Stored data
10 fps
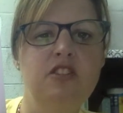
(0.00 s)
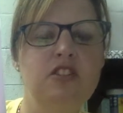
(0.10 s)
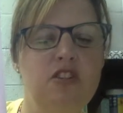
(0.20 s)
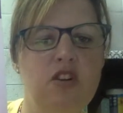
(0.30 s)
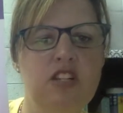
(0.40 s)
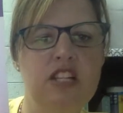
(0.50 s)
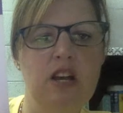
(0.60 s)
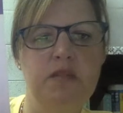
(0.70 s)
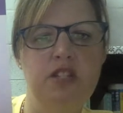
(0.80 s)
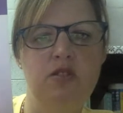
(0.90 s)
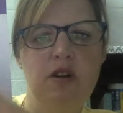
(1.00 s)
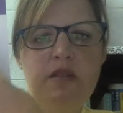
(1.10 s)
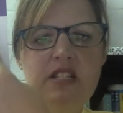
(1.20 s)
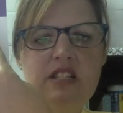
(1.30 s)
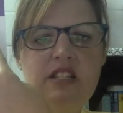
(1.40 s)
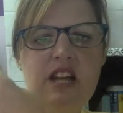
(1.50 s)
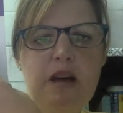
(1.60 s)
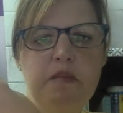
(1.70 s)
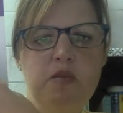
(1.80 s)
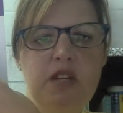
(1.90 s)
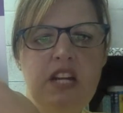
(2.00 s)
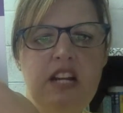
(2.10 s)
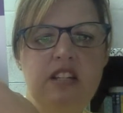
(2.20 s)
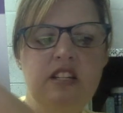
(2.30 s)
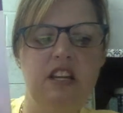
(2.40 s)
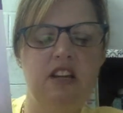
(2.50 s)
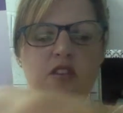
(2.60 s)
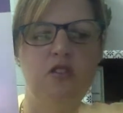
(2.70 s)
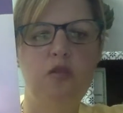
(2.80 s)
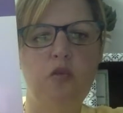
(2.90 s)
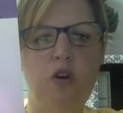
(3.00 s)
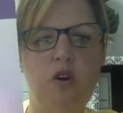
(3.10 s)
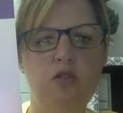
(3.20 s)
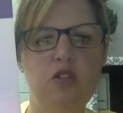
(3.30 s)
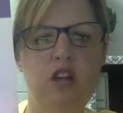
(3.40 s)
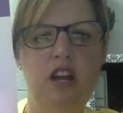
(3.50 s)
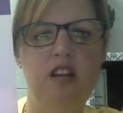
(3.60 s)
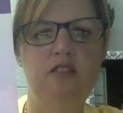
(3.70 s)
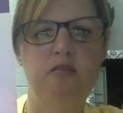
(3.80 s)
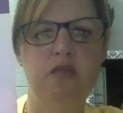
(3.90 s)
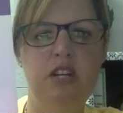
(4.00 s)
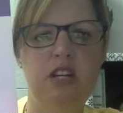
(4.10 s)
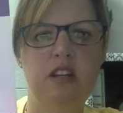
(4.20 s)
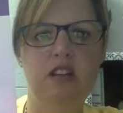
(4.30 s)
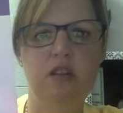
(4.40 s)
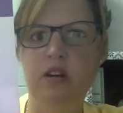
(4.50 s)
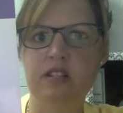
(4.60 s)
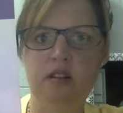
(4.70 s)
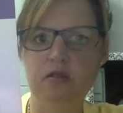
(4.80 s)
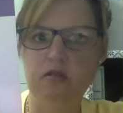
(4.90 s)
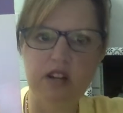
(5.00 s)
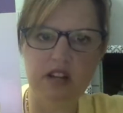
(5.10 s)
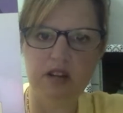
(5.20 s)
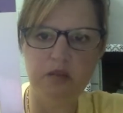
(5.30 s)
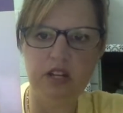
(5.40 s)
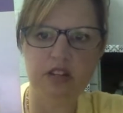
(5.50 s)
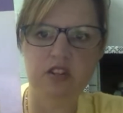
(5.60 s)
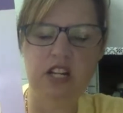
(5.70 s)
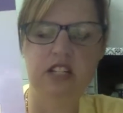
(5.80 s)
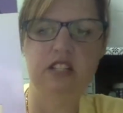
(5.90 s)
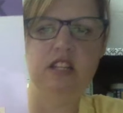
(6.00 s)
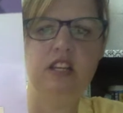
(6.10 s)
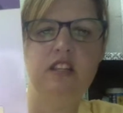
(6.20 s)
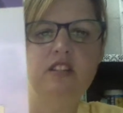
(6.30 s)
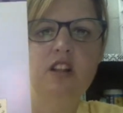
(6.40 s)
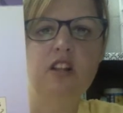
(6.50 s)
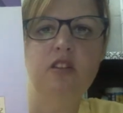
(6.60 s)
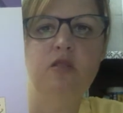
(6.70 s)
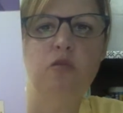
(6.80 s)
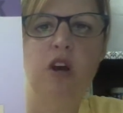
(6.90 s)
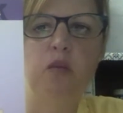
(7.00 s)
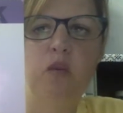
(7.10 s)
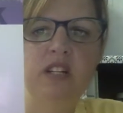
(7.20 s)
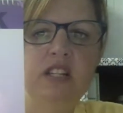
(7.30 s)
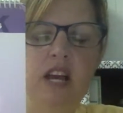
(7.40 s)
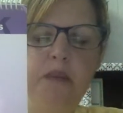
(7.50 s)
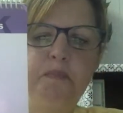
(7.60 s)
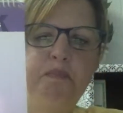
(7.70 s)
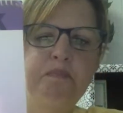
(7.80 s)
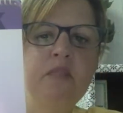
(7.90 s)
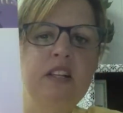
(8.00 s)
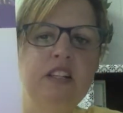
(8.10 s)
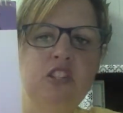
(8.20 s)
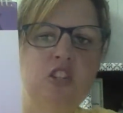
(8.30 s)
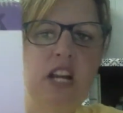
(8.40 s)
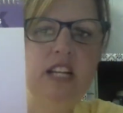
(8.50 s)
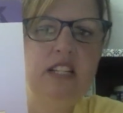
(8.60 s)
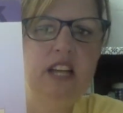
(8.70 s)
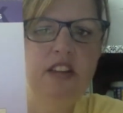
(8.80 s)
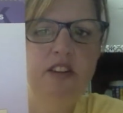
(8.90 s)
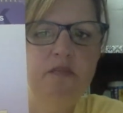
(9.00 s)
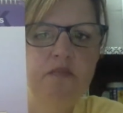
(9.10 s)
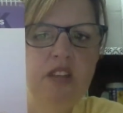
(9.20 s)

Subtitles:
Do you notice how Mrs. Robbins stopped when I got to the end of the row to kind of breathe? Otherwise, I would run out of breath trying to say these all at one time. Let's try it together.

▶ **EXERCISE DIRECTIONS**
Exact reproduction of the entries above is required, with pictures excluded.

▶ **RESPONSE**
10 fps
(0.00 s)
(0.10 s)
(0.20 s)
(0.30 s)
(0.40 s)
(0.50 s)
(0.60 s)
(0.70 s)
(0.80 s)
(0.90 s)
(1.00 s)
(1.10 s)
(1.20 s)
(1.30 s)
(1.40 s)
(1.50 s)
(1.60 s)
(1.70 s)
(1.80 s)
(1.90 s)
(2.00 s)
(2.10 s)
(2.20 s)
(2.30 s)
(2.40 s)
(2.50 s)
(2.60 s)
(2.70 s)
(2.80 s)
(2.90 s)
(3.00 s)
(3.10 s)
(3.20 s)
(3.30 s)
(3.40 s)
(3.50 s)
(3.60 s)
(3.70 s)
(3.80 s)
(3.90 s)
(4.00 s)
(4.10 s)
(4.20 s)
(4.30 s)
(4.40 s)
(4.50 s)
(4.60 s)
(4.70 s)
(4.80 s)
(4.90 s)
(5.00 s)
(5.10 s)
(5.20 s)
(5.30 s)
(5.40 s)
(5.50 s)
(5.60 s)
(5.70 s)
(5.80 s)
(5.90 s)
(6.00 s)
(6.10 s)
(6.20 s)
(6.30 s)
(6.40 s)
(6.50 s)
(6.60 s)
(6.70 s)
(6.80 s)
(6.90 s)
(7.00 s)
(7.10 s)
(7.20 s)
(7.30 s)
(7.40 s)
(7.50 s)
(7.60 s)
(7.70 s)
(7.80 s)
(7.90 s)
(8.00 s)
(8.10 s)
(8.20 s)
(8.30 s)
(8.40 s)
(8.50 s)
(8.60 s)
(8.70 s)
(8.80 s)
(8.90 s)
(9.00 s)
(9.10 s)
(9.20 s)

Subtitles:
Do you notice how Mrs. Robbins stopped when I got to the end of the row to kind of breathe? Otherwise, I would run out of breath trying to say these all at one time. Let's try it together.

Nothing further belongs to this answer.